Here is an example function for mapping pupil coordinates to the gaze coordinates:

$$
g_x = A_x p_x + B_x p_y + C_x
$$
$$
g_y = A_y p_y + B_y p_y + C_y
$$

This is a simple linear function that will most likely not give good enough results; the actual commercial eye trackers use more sophisticated models. The parameters A, B and C are found through calibration.

### Calibration

In eye tracker calibration, the user is asked to look at pre-determined points on the screen (typically 1 -- 9 points depending on the eye tracker). The next Figure shows 9 calibration points on the screen. The user is first asked, e.g., to look at the calibration point in the upper left corner. The pupil location and the location of this calibration point is stored. Then we move to the next calibration point and repeat, and so on.

The eye tracker records the pupil location when the user is looking at each point. Then, the data is fit into an equation such as the linear one shown above so that the distance between the gaze coordinates $(g_x, g_y)$ (during calibration, these were the calibration points) and the calibration points is minimized.

After finding the parameters A, B, C... the pupil coordinates ($p_x$, $p_y$) should be mapped to the screen coordinates, giving the coordinates for the gaze ($g_x$, $g_y$).

![ET_6_calibration.svg](attachment:ET_6_calibration.svg)
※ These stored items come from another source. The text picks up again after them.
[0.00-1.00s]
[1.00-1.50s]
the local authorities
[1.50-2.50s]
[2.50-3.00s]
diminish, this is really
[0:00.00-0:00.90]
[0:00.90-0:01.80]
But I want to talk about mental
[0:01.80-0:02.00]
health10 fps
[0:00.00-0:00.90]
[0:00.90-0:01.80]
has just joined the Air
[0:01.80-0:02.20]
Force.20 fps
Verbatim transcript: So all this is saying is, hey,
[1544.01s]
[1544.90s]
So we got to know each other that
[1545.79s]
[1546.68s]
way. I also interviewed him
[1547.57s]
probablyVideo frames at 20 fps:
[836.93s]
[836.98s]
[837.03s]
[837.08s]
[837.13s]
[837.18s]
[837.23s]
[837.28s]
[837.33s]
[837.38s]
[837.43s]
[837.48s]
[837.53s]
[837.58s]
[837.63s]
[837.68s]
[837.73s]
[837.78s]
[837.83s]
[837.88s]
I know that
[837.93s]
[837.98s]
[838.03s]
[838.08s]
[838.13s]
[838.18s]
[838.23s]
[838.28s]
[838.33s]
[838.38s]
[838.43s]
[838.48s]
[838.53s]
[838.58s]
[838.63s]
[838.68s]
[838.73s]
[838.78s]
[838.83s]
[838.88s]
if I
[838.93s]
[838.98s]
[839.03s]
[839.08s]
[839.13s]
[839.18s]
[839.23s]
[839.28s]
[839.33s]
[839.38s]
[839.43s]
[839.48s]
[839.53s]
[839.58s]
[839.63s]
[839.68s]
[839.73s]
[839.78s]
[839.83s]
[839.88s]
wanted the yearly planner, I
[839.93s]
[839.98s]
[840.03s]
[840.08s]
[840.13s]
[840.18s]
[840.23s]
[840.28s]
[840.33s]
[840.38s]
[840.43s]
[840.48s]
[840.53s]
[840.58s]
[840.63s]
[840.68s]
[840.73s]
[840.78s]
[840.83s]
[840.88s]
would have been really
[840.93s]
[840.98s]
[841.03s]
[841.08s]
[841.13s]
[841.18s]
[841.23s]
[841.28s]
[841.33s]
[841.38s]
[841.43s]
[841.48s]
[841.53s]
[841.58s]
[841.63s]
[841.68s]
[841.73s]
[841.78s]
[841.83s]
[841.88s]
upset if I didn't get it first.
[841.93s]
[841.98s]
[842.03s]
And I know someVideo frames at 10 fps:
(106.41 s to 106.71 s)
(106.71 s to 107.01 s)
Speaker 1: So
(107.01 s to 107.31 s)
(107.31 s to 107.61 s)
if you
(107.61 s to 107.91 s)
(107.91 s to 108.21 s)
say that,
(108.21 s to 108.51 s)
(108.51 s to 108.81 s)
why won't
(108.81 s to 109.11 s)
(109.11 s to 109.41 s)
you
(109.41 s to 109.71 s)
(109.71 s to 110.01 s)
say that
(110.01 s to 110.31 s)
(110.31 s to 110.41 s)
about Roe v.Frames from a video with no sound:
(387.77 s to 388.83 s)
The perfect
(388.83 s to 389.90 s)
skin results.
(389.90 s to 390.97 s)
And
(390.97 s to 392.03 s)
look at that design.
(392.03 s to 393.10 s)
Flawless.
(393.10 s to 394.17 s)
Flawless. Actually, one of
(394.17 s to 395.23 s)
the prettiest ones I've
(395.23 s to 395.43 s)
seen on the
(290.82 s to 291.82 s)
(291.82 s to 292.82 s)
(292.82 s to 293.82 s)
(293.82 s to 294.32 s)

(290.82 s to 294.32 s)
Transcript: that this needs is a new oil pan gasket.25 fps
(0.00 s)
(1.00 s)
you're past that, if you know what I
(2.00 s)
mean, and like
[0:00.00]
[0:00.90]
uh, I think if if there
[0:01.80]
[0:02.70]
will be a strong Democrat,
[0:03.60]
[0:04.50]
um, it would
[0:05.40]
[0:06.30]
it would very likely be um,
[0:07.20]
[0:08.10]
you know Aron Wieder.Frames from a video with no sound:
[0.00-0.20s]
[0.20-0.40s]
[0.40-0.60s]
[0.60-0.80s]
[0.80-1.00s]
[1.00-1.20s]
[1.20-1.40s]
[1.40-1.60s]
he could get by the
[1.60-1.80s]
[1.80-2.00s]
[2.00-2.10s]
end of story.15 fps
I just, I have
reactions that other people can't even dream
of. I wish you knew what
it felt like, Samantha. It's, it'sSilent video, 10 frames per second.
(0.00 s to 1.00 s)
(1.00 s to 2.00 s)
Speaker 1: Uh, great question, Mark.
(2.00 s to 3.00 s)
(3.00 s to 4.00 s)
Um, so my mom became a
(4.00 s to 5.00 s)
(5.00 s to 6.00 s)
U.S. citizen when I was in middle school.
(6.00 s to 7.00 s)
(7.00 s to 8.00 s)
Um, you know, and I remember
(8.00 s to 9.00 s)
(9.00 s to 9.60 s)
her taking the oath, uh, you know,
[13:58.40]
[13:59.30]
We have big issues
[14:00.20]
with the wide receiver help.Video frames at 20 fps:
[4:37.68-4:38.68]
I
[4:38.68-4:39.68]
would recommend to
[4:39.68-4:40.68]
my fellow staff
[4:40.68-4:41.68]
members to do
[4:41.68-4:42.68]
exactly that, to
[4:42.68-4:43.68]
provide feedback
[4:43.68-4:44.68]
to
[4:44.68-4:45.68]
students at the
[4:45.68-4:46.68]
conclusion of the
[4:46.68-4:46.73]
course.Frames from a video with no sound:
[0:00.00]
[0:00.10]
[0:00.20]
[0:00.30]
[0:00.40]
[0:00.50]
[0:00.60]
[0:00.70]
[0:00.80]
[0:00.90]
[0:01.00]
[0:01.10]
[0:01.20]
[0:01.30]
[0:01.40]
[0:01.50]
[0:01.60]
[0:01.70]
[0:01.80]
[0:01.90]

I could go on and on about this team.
Unfortunately, simply detecting the pupil movements and mapping them to gaze coordiantes is not enough to reliably track the gaze.

### Handling head movements

Typically, we want the user to be able to move their head naturally while they are completing an experimental task, such as navigating a web page. But from the point of view of the eye tracker, the head movements will also cause the pupil center to move, even if the use is still looking at the same location in the screen. To address this, we need to somehow separate the head movements from the movements of the eye.

This can be accomplished if have some reference marker that moves when the head moves, but not when the gaze moves. One such reference marker is the glint, or the reflection of the external lights from the surface the of the eye (shown in blue below). These reflections are stationary with respect to the head movements. Therefore, we can compare the movements of the pupil with the movements of the reflected area/glint. If the glint and the pupil center both move in the same direction, it means that the movements were due to head movements. But if the pupil moved more than the glint, then the gaze coordinates must have changed.

![ET_5_glint-3.svg](attachment:ET_5_glint-3.svg)

### Other considerations

Other issues that may affect eye tracker performance

* Eye shape and size
* Illumination, reflections
* Eye glasses or contact lenses
* Device slippage for mobile eye trackers (worn by the user)

Most of these are related to pupil detection. If the eye lid covers most of the eye, or the user has to wear eye glasses that cause reflections, it will be become harder for the computer vision algorithms to detect the pupil from the eye tracker video.